Театр, как сказано, некий — нет, теперь уже вполне определенный: на маленькой площади, — театр, следовательно (на маленькой площади…), уже втайне присутствовал в моих, еще бесконечно-далеких от осуществления, но уже, с неведомым прежде упорством, стремившихся к осуществлению планах, надеждах и помыслах. Я не знал по-прежнему, что мне с ним делать; я понимал, по-прежнему, что обойтись мне без него не удастся; я вспоминаю теперь, вновь вспоминаю теперь, какие-то — да, опять какие-то ночи, отчасти бессонные, когда я вдруг видел его, театр, видел зал, видел сцену, фанерные кресла, черные окна, удивительно ясно. И что-то (казалось мне…) — да, что-то, уже неотделимое от моей, уже упорно стремившейся к осуществлению истории, — от ритма ее и замысла, — что-то должно было случиться там, на этой сцене, в этом театре… но я еще сам не знал, опять-таки, что.
Я еще сам не знал что; я видел лишь — удивительно ясно — скрещение неких линий; неких, может быть, тем; и некое заострение; и некое, решительное, взаимодействие.
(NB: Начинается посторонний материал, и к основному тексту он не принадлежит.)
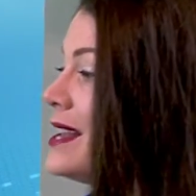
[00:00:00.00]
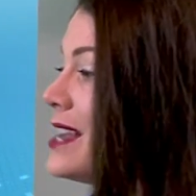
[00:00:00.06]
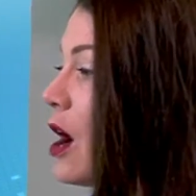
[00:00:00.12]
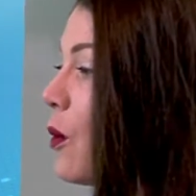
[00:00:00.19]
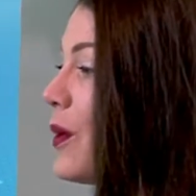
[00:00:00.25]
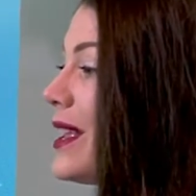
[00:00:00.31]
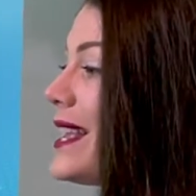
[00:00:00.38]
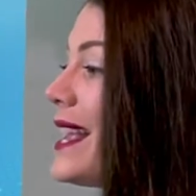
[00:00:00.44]

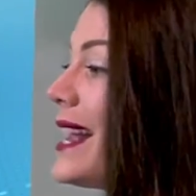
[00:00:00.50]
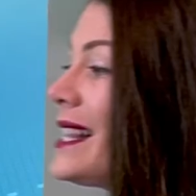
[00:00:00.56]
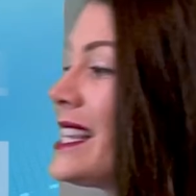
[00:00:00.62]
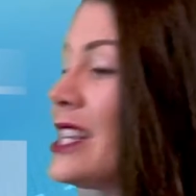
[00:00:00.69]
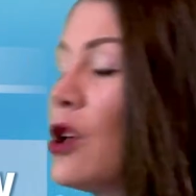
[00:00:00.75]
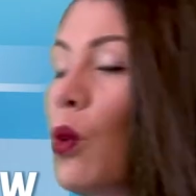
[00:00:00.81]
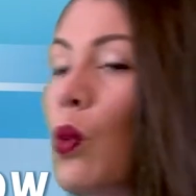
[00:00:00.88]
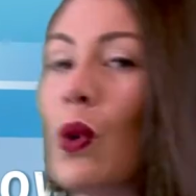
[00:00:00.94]
Now we get
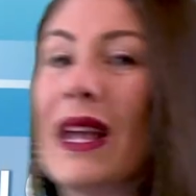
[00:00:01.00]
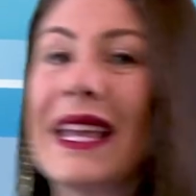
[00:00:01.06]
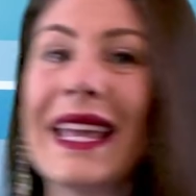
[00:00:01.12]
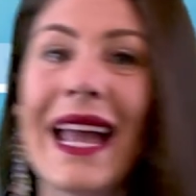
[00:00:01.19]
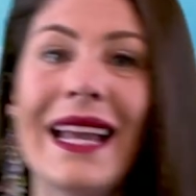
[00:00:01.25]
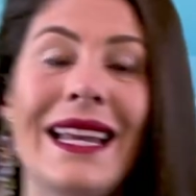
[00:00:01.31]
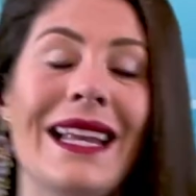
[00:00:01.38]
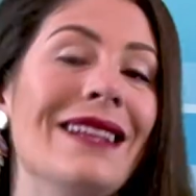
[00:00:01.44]
to the
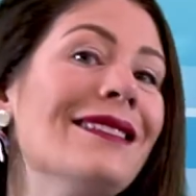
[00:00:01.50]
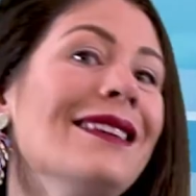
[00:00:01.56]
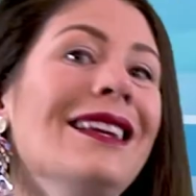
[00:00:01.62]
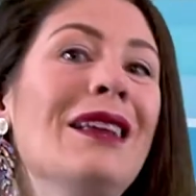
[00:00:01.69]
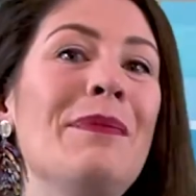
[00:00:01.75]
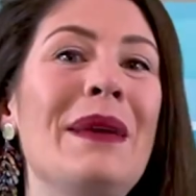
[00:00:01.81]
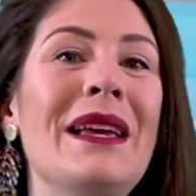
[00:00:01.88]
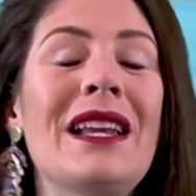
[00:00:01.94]
weekend, it's
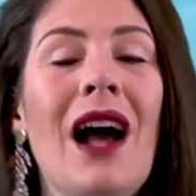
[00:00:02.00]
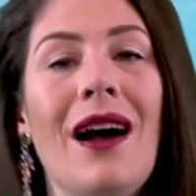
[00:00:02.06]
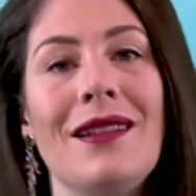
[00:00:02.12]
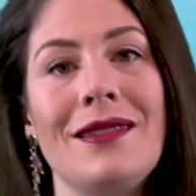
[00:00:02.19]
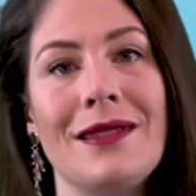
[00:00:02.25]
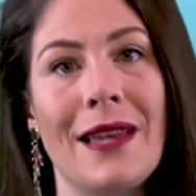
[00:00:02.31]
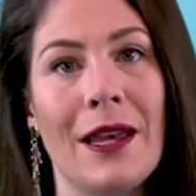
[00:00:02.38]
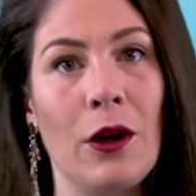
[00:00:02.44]
going to be an
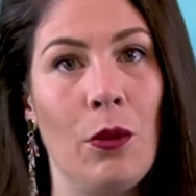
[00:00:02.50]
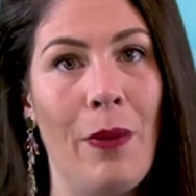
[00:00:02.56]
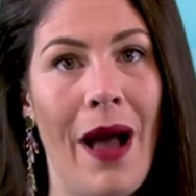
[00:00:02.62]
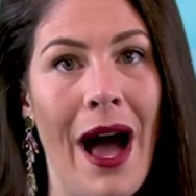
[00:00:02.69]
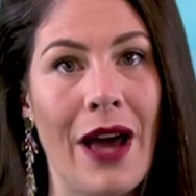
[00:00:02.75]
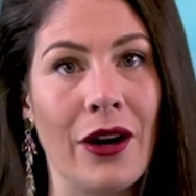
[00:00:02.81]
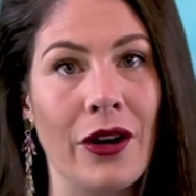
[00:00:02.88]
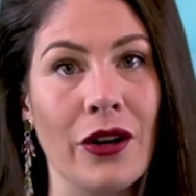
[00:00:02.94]
unsettled
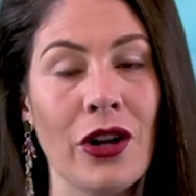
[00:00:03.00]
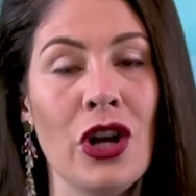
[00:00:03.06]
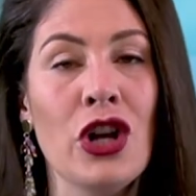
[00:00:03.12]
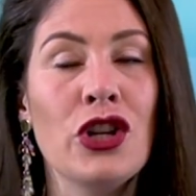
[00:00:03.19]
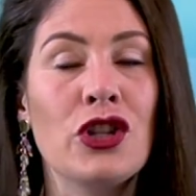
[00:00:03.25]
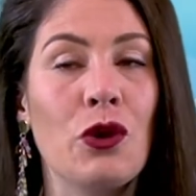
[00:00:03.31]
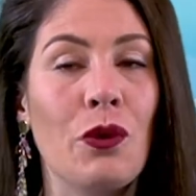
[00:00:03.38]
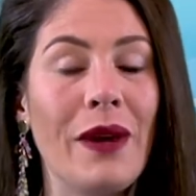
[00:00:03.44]
pattern.
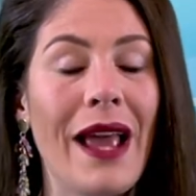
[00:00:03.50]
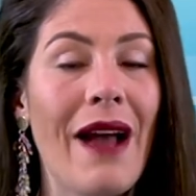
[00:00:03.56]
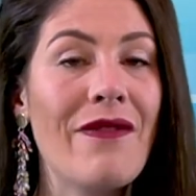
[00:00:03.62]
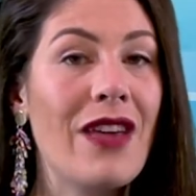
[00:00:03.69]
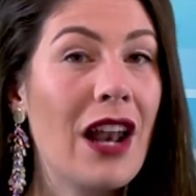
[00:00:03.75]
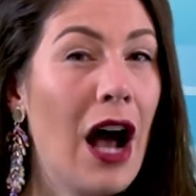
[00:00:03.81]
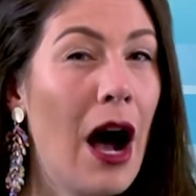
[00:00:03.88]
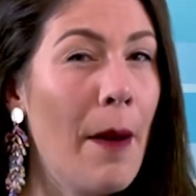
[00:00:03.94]
So we
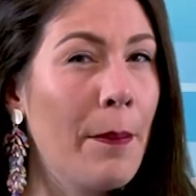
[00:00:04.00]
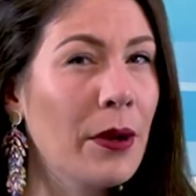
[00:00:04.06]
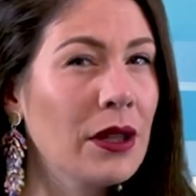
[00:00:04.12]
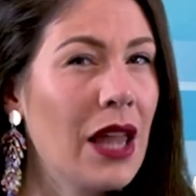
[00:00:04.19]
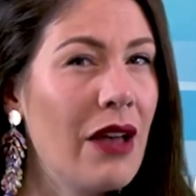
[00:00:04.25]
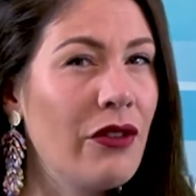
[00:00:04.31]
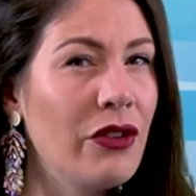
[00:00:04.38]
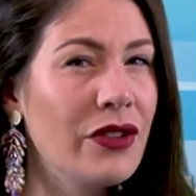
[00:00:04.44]
have that upper
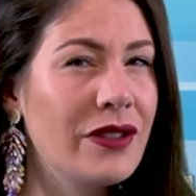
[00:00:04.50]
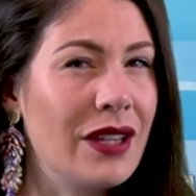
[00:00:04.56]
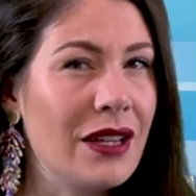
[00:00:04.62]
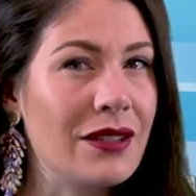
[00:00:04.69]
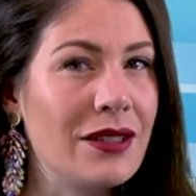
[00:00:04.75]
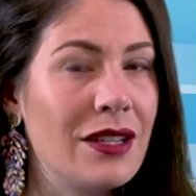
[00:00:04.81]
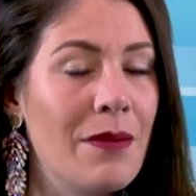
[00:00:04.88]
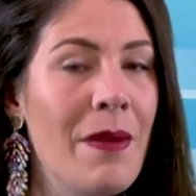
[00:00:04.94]
level
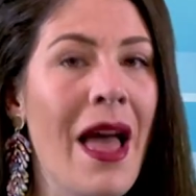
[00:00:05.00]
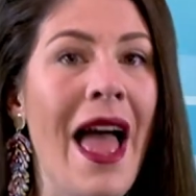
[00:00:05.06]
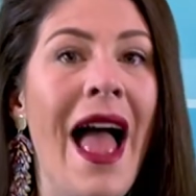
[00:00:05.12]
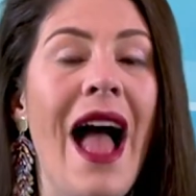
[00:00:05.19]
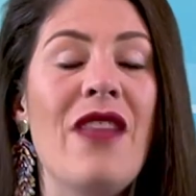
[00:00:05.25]
system system.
И я по-прежнему ходил, конечно, в театр, наяву, на маленькой площади (и всякий раз, когда я входил в этот зал, его волшебное сходство с тем, ночным, моим залом поражало меня, я помню; и фанерное кресло скрипело подо мною — протяжным, долгим, пронзительным скрипом; и были — наяву, в самом деле — черные окна, белые стены; и это единственное, всякий раз волнующее мгновение, когда гаснет свет, и все затихает, и нечто уже готово начаться, но еще медлит — неизвестно где, за кулисами; и мне всякий раз казалось, я помню, что — вот сейчас, вот сейчас — кто-то, из моей истории, выйдет, быть может, на сцену…); я ходил, значит, в театр; я посмотрел, еще и еще раз, тот, первый спектакль (тайный прообраз…); посмотрел, в конце концов, и все остальные, более или менее удачные, совсем разные, конечно, спектакли (я уже не находил в них — почти никаких соответствий; отмечу лишь, мимоходом, некую — лишенную, впрочем, тех, так пленявших меня в первом спектакле, темнот, потаенных глубин — построенную, однако, на том же самом, лишь более очевидном, а потому и не столь таинственном, несовпадении актера с ролью — легко и уверенно сыгранную комедию: ту самую комедию, собственно, которой репетицию видел некогда Макс…); я ходил, значит, в театр, еще раз; я виделся, и даже довольно часто виделся, с Фридрихом (почти всякий раз я ждал его, после спектакля, в уже пустом, уже темном зале, один; и мы выходили вместе на улицу, шли ко мне, или ехали, допустим, к нему, или еще, быть может, к кому-то: я тоже, следовательно — но, впрочем, скорее в скобках — я тоже, пускай лишь в скобках, отчасти, жил той случайной, веселой и легкой жизнью, которую он, Макс, осенью, в начале зимы, так резко и так решительно — так мучительно — оборвал…); я виделся, значит, с Фридрихом; я познакомился с Перовым (просто Перовым…); с Лизой (спросившей меня о Максе…), с Марией Львовной (как-то, после спектакля, предложившей мне проводить ее до дому; лиловый и фиолетовый запах ее духов мешался, я помню, с запахом снега, мороза…); — и вдруг отрываясь от всего этого — от всей этой, если угодно, жизни — вновь отдавался своим, пленительно-чистым, ночным и абстрактным видениям, гасил свет, лежал в темноте.